Mercredi 15 septembre, 3000 personnel∙les de la santé et du médico-social ont été empêché∙es de prendre leur poste et suspendu∙es. Et cela continue les jours suivants.
La Fédération SUD Santé Sociaux leur apporte son soutien et sera au côté des salarié∙es et agent∙es refusant de donner leur passeport sanitaire et subissant des sanctions.

La Fédération SUD Santé Sociaux dénonce la loi du 5 Août sur le passeport sanitaire et notamment les attaques de celle-ci en matière :
• d’accès aux soins (si vous n’avez pas de passeport sanitaire c’est le médecin qui décide si vous pouvez venir à votre rendez-vous ou votre hospitalisation).
• d’accès au travail : depuis le 9 Août et surtout depuis 15 septembre les agent.es/salarié.es qui n’auront pas engagé au minimum leur protocole vaccinal ne pourront exercer. Et ce malgré le manque criant de soignant.es et au détriment des prises en charge des patient.es. Sans parler de la surcharge de travail pour les collègues via l’aggravation du sous-effectif induit.
• d’accès aux moyens de subsistance des personnes privées de salaire.
Cette loi, sans parler de la gestion de la pandémie, s’ajoute aux très nombreuses attaques de la sécurité sociale qui a été créée en 1946 au sortir de la guerre alors que l’économie était au plus mal. En 2020, le budget de la sécurité sociale a été diminué par nos gouvernants de 800 000 €.
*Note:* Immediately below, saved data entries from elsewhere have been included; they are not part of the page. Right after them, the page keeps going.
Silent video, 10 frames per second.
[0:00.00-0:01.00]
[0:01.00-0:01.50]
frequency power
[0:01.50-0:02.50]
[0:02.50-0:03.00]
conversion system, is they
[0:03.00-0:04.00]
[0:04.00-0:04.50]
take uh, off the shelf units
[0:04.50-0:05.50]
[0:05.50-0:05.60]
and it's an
Entre 1993 à 2018 l’Etat a supprimé 100 000 lits d’hospitalisation. En 2020 et début 2021 c’est 1 800 fermetures de lits qui sont recensées en pleine pandémie pour des raisons de rentabilité financière (cf cour des comptes). En culpabilisant une partie de la population, accusée de surcharger les services car non vaccinée, en criminalisant les soignants non vacciné.es, le gouvernement fait, une fois de plus, preuve d’une violence sociale inacceptable.

Cette loi s’inscrit dans l’attaque des droits sociaux dans leur ensemble, (la réforme assurance chômage, la réforme des retraites) qui va continuer à marginaliser les plus précaires, ceux et celles qui sont souvent les plus éloigné∙es du système de soin.
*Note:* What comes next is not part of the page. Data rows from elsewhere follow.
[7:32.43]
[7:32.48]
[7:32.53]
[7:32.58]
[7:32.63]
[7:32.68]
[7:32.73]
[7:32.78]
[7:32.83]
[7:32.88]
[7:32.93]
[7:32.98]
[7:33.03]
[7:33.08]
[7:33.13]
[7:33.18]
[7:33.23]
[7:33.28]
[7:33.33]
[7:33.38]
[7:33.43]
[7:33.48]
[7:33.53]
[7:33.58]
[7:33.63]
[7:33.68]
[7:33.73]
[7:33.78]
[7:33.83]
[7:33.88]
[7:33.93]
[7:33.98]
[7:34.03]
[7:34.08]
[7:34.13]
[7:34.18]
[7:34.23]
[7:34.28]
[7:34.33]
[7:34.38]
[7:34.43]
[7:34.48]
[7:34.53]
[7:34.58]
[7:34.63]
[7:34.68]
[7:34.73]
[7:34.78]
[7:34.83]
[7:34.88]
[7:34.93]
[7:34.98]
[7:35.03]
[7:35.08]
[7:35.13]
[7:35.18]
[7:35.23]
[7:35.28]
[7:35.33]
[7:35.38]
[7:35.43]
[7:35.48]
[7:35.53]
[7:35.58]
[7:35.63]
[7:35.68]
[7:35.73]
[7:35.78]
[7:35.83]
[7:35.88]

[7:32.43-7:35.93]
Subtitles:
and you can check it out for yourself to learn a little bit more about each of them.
La loi sur le passeport sanitaire s’inscrit aussi dans un continuum autoritaire avec notamment la loi sécurité globale et les différents états d’urgence annoncés depuis des années.
Les suspensions de personnel, les fermetures de lits et de services ne peuvent aboutir ni à l’amélioration des soins ni à l’amélioration de la santé de la population.